_ABOUT THIS EXERCISE_
Pictures stay out; everything else in the records gets transcribed exactly.
━━━━━━━━━━━━━━━━
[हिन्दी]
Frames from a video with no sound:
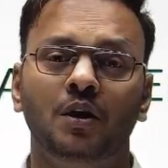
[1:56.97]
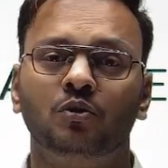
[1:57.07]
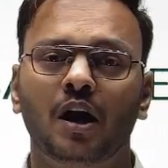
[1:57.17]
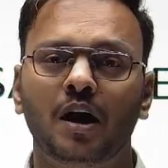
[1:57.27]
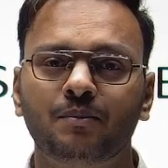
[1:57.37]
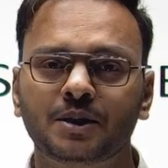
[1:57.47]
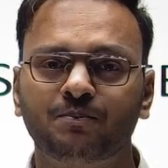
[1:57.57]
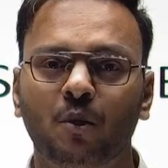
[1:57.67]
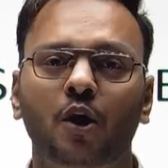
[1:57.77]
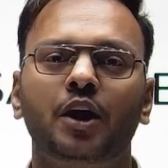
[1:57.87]
तो आप इस
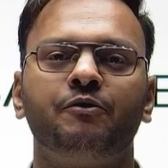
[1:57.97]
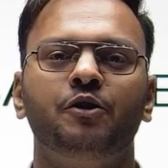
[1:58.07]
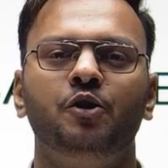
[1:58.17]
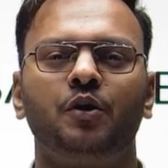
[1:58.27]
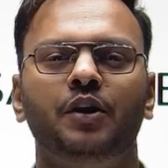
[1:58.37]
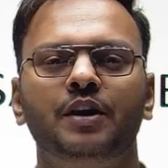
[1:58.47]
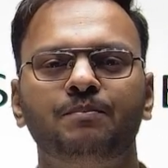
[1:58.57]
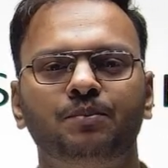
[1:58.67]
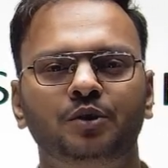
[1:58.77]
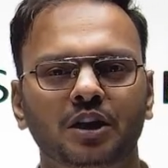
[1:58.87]
पॉकेट वीडियो को यानी कि
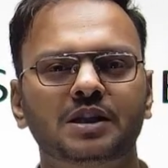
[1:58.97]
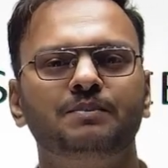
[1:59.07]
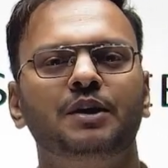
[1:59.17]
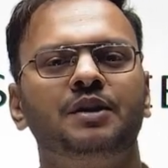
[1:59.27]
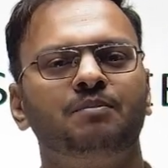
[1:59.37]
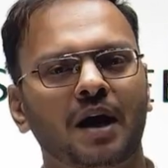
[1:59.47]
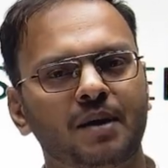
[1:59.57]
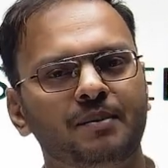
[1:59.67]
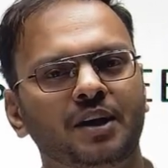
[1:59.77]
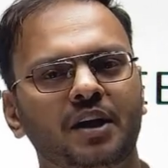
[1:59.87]
10 मिनट
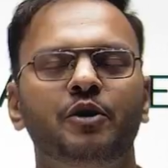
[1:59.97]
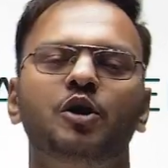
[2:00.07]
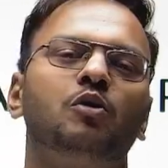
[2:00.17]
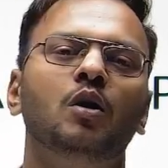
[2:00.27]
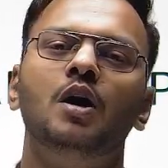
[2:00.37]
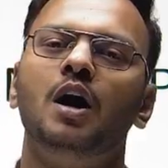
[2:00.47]
12 मिनट की वीडियो को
━━━━━━━━━━━━━━━━
_RESPONSE TO THIS EXERCISE_
[हिन्दी]
Frames from a video with no sound:
[1:56.97]
[1:57.07]
[1:57.17]
[1:57.27]
[1:57.37]
[1:57.47]
[1:57.57]
[1:57.67]
[1:57.77]
[1:57.87]
तो आप इस
[1:57.97]
[1:58.07]
[1:58.17]
[1:58.27]
[1:58.37]
[1:58.47]
[1:58.57]
[1:58.67]
[1:58.77]
[1:58.87]
पॉकेट वीडियो को यानी कि
[1:58.97]
[1:59.07]
[1:59.17]
[1:59.27]
[1:59.37]
[1:59.47]
[1:59.57]
[1:59.67]
[1:59.77]
[1:59.87]
10 मिनट
[1:59.97]
[2:00.07]
[2:00.17]
[2:00.27]
[2:00.37]
[2:00.47]
12 मिनट की वीडियो को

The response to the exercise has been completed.